SUPPLIED DATA Block Start
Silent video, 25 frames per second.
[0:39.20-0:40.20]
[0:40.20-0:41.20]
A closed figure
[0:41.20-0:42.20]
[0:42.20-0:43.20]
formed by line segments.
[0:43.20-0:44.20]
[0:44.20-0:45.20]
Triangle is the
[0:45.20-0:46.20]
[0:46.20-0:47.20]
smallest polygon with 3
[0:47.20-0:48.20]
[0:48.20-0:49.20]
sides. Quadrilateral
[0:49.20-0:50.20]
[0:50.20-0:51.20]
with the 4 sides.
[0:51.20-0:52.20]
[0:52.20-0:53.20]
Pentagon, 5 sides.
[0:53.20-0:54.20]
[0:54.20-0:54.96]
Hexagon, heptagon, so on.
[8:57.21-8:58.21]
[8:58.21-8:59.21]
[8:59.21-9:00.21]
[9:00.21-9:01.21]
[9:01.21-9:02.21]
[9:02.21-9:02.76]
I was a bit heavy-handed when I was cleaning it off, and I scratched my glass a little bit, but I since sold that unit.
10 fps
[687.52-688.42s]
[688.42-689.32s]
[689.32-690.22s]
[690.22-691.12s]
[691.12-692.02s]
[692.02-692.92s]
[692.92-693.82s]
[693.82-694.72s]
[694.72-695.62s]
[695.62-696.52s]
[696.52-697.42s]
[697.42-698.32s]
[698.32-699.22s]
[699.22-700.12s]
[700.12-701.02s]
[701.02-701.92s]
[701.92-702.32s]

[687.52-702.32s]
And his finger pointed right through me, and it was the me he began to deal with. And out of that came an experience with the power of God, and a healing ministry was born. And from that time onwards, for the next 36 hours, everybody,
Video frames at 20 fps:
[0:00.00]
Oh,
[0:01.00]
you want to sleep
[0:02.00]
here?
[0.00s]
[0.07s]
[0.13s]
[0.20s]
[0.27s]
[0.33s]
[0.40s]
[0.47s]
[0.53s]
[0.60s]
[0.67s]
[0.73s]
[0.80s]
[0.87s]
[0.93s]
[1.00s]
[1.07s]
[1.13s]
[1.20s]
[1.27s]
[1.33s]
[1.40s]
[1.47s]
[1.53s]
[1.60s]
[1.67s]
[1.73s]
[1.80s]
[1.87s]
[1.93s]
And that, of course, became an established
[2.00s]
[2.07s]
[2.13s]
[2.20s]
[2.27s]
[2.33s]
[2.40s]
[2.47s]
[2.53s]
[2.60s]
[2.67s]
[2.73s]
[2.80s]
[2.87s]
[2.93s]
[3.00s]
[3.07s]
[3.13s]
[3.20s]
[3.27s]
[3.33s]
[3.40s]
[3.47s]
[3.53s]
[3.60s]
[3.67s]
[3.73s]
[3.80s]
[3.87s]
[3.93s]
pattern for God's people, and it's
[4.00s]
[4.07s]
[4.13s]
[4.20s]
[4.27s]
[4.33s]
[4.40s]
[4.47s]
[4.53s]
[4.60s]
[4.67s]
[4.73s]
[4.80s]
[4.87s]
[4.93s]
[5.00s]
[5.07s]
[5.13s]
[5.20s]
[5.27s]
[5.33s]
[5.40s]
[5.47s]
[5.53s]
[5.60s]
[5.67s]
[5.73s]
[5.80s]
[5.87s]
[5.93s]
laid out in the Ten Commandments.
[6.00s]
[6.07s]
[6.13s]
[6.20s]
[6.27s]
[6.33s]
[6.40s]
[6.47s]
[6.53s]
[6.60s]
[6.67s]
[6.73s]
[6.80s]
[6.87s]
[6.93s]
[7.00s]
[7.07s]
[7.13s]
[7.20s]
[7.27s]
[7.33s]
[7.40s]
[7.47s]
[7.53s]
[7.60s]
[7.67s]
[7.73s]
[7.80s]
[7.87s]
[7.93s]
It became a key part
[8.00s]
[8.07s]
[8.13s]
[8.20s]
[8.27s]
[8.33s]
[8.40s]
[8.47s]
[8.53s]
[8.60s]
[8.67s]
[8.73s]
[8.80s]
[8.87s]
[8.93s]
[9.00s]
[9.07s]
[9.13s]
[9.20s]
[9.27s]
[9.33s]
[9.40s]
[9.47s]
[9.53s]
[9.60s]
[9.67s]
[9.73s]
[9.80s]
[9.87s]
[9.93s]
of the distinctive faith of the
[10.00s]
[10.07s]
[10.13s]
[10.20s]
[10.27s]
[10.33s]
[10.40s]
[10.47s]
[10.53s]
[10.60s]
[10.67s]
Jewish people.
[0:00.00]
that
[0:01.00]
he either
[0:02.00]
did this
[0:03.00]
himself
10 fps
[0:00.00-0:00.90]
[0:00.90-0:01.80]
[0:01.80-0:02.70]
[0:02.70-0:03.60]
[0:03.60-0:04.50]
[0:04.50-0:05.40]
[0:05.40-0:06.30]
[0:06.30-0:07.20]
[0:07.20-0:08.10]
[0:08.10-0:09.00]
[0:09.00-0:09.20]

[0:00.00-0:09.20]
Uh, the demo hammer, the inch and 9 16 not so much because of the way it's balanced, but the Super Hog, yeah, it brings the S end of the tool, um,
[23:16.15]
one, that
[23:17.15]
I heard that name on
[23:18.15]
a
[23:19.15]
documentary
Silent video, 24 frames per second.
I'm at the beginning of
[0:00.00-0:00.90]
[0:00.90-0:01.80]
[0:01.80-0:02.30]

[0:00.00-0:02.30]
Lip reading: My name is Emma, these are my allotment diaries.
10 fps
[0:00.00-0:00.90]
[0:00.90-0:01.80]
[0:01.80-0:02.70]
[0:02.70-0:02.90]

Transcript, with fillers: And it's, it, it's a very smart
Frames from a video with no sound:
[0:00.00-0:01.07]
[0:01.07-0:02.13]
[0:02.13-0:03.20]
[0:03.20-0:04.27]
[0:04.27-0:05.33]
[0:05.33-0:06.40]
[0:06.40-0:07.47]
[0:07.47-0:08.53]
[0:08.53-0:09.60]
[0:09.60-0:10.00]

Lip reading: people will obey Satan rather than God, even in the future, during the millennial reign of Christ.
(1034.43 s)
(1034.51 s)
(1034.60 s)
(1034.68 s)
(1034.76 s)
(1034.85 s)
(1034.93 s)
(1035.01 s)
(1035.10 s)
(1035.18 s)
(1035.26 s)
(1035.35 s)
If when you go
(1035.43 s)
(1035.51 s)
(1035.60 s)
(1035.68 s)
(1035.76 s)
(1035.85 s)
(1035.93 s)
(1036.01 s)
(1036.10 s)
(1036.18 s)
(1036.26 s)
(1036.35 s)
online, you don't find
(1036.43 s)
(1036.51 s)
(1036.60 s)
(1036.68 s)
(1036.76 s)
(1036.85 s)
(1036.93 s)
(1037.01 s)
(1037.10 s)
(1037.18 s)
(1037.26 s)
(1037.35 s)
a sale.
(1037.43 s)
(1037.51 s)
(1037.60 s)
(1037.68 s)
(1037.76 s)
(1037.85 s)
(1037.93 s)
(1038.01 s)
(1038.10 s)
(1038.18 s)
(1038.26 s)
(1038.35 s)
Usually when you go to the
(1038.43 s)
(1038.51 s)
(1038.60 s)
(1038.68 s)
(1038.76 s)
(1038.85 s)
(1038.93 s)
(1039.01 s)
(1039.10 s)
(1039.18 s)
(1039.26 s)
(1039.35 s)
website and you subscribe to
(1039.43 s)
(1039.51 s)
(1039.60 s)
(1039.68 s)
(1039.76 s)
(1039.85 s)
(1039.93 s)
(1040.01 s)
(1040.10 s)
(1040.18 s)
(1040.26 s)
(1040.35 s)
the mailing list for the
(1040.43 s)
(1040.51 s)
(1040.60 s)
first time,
SUPPLIED DATA Block End
◆ INSTRUCTIONS FOR THE TASK ◆
Set down only the lines above that fall between the line holding "[0:06.30-0:07.20]" and the line holding "(1034.85 s)", inclusive, keeping each exact.

◆ SOLUTION TO THE EXERCISE ◆
[0:06.30-0:07.20]
[0:07.20-0:08.10]
[0:08.10-0:09.00]
[0:09.00-0:09.20]

[0:00.00-0:09.20]
Uh, the demo hammer, the inch and 9 16 not so much because of the way it's balanced, but the Super Hog, yeah, it brings the S end of the tool, um,
[23:16.15]
one, that
[23:17.15]
I heard that name on
[23:18.15]
a
[23:19.15]
documentary
Silent video, 24 frames per second.
I'm at the beginning of
[0:00.00-0:00.90]
[0:00.90-0:01.80]
[0:01.80-0:02.30]

[0:00.00-0:02.30]
Lip reading: My name is Emma, these are my allotment diaries.
10 fps
[0:00.00-0:00.90]
[0:00.90-0:01.80]
[0:01.80-0:02.70]
[0:02.70-0:02.90]

Transcript, with fillers: And it's, it, it's a very smart
Frames from a video with no sound:
[0:00.00-0:01.07]
[0:01.07-0:02.13]
[0:02.13-0:03.20]
[0:03.20-0:04.27]
[0:04.27-0:05.33]
[0:05.33-0:06.40]
[0:06.40-0:07.47]
[0:07.47-0:08.53]
[0:08.53-0:09.60]
[0:09.60-0:10.00]

Lip reading: people will obey Satan rather than God, even in the future, during the millennial reign of Christ.
(1034.43 s)
(1034.51 s)
(1034.60 s)
(1034.68 s)
(1034.76 s)
(1034.85 s)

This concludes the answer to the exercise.